Python3: everything is object!

introduction :
Python is an Object-oriented language which means that it is based on the concept of “objects” ,every thing in python is an object which can contain data in form of attributes (properties) and code procedures (methods) that interact with one another , in python objects are instances of classes.
id and type :
Python built-in function id() returns an integer which represent the identity of an object and it is guaranteed to be unique and constant for this object during runtime. to compare two objects by their id we use is. see example :
a = 1
b = “holberton”
print(id(a)) #10105088
print(id(b)) #140646759908464
print(a is b) #False
python build-in function type() returns the type of an object. see example :
a = 1
b = "holberton"
print(type(a)) #<class 'int'>
print(type(b)) #<class 'str'>
mutable and immutable objects :
An object’s mutability is determined by its type. Some of these objects like lists and dictionaries are mutable , meaning you can change their content without changing their identity. Other objects like integers, floats, strings and tuples are objects that can not be changed which are called immutable objects. lets see some example :
_tuple = (1, 2, 3)
_tuple[0] = 4
print(_tuple)
here we get this error because tuples are immutable and can not be changed :
Traceback (most recent call last):File "main.py", line 2, in <module>_tuple[0] = 4TypeError: 'tuple' object does not support item assignment
now lets try with lists which is a mutable object :
_list = [1, 2, 3]
_list[0] = 4
print(_list)
in this case _list[0] will change and we will get :
[4, 2, 3]
why does it matter and how differently does Python treat mutable and immutable objects :
Mutable objects are very handy when you need to change the size of the object, that is, it will be dynamically modified the immutable are used when the object you made will always be the same and do not need to modify it for a long time
Immutable objects to make a change involve creating a copy while mutable objects do not need a copy.

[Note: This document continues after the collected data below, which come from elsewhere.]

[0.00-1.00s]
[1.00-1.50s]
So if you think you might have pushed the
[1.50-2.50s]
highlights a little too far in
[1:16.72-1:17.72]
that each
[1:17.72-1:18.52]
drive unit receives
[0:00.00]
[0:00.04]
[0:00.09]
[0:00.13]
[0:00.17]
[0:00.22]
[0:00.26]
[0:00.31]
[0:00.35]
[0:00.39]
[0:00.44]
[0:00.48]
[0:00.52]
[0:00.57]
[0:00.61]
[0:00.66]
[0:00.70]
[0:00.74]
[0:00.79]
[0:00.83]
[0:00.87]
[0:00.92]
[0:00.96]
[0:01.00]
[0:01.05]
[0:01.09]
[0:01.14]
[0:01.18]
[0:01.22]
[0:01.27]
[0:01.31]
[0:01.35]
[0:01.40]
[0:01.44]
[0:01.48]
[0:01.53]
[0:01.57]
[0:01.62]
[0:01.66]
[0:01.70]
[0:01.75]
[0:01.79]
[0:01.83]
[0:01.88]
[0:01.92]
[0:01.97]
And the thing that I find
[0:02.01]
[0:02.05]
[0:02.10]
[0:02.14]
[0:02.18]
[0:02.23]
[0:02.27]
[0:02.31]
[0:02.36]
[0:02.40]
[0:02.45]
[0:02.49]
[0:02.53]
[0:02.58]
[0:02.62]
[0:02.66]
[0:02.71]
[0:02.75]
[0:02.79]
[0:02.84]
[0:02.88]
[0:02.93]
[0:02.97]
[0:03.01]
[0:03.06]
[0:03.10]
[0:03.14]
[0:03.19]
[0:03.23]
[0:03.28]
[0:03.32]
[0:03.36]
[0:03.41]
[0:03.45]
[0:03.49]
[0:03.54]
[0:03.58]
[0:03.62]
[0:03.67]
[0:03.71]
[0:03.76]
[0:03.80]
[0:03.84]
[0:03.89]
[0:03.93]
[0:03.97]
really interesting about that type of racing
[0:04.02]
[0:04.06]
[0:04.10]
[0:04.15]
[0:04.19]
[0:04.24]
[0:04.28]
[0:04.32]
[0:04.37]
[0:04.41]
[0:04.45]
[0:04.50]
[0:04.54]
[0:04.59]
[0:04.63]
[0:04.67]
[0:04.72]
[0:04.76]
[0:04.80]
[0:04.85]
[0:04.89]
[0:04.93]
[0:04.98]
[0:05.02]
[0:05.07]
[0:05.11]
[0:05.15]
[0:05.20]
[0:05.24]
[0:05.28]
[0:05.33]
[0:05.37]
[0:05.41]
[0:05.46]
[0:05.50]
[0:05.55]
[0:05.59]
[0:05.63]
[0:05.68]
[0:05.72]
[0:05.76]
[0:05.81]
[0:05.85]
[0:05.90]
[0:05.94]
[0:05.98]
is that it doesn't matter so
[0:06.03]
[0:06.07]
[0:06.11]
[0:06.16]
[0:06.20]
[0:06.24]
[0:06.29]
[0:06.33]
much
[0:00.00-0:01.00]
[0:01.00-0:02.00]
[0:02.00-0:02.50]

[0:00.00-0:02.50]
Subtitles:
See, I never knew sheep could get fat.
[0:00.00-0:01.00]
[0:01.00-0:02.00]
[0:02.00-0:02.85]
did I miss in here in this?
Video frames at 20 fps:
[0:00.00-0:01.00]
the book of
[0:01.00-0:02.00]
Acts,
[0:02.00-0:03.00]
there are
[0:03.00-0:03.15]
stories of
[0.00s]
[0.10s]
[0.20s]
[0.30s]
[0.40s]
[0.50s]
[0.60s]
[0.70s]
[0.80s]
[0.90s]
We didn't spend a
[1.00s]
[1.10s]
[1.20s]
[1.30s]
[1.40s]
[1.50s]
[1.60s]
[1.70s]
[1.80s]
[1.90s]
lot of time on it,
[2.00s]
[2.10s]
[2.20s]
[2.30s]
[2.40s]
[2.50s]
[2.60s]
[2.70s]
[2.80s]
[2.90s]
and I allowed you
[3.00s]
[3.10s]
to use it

how arguments are passed to functions and what does that imply for mutable and immutable objects
Arguments are always passed to functions by reference in Python. The caller and the function code blocks share the same object or variable. When we change the value of a function argument inside the function code block scope, the value of that variable also changes inside the caller code block scope regardless of the name of the argument or variable. This concept behaves differently for both mutable and immutable arguments in Python.
This means the value of immutable is not changed in the calling block if their value is changed inside the function or method block but the value of mutable object is changed. Consider the mutable and immutable as states of the function arguments in Python.